周太太拉住她的手对她含蓄的笑著,上上下下打量她,看得她心里直发毛。
然后,周太太揽住她,温和的说:“婉君,你真是越长越漂亮了。”
婉君红了脸,俯首不语。
“婉君,你已十六岁了,伯健的年龄也早该生儿育女了,所以,我想,再过一两个月,要请几桌酒,让你和伯健圆房。”
婉君的头垂得更低,周太太抚摸著她的肩膀,叹息著说:“我知道你很喜欢伯健,圆房是人生必经的事,也没什么可害羞的。

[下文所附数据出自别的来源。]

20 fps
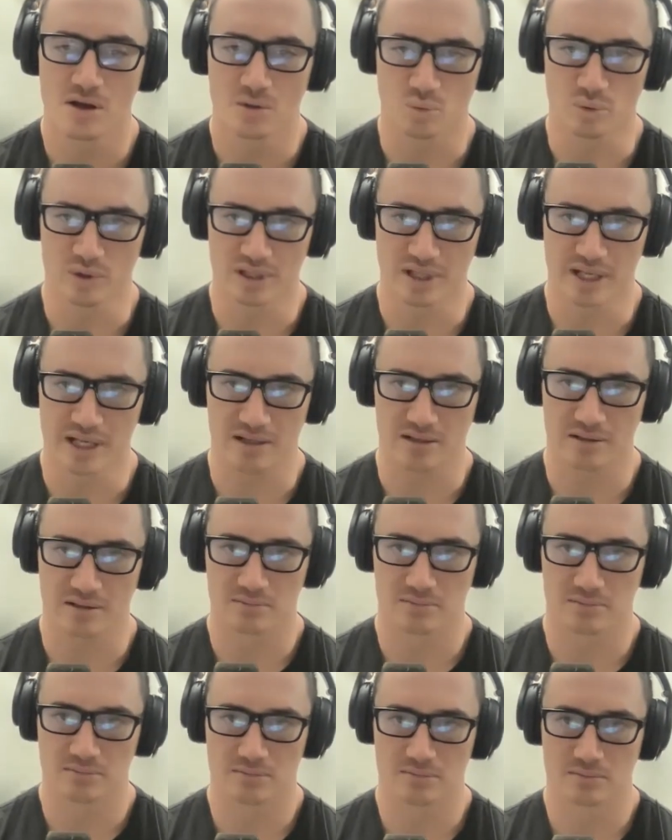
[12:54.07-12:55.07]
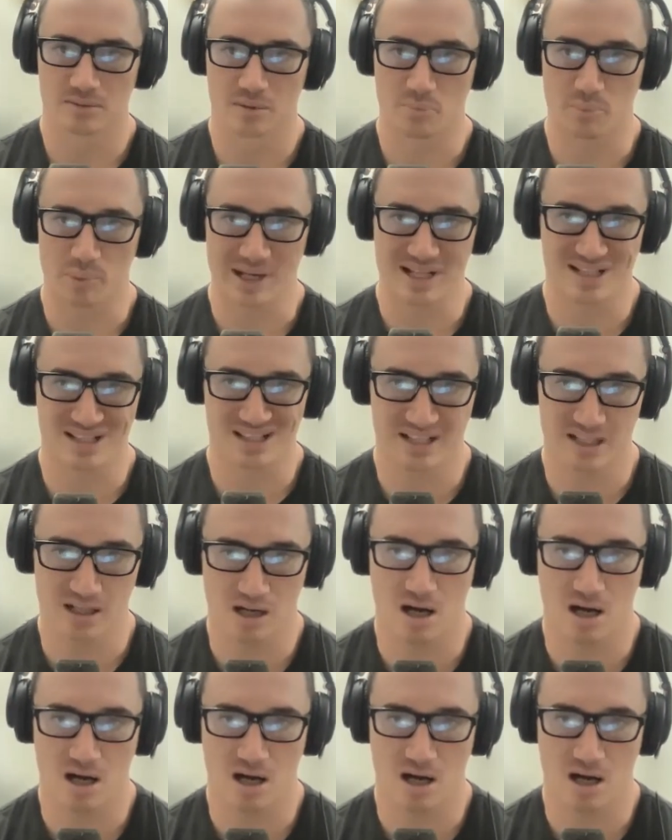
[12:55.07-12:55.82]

we get basically a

至于伯健,他喜欢你的程度恐怕连你自己都不知道,告诉你一件事,本来,我们想在你长大以前,先给伯健娶几房姨太太,好早日抱孙子,但是,伯健坚持不肯,要等著你长大。
现在,你总算长大了,早些圆房,也了了我一件心事。
而且,等你和伯健圆了房,我才能给仲康把张家的小姐娶过来。
……”婉君羞怯的垂著头,听著周太太说,周太太足足讲了半个多钟头,她才退出来,刚走到花园边的走廊上,就看到伯健斜倚著栏杆站著,她望了他一眼,自从圆房之议一起,她总是徊避著他。
这时,她正要绕路而行,伯健迎了上来,拉住了她:“又想躲开?”他问。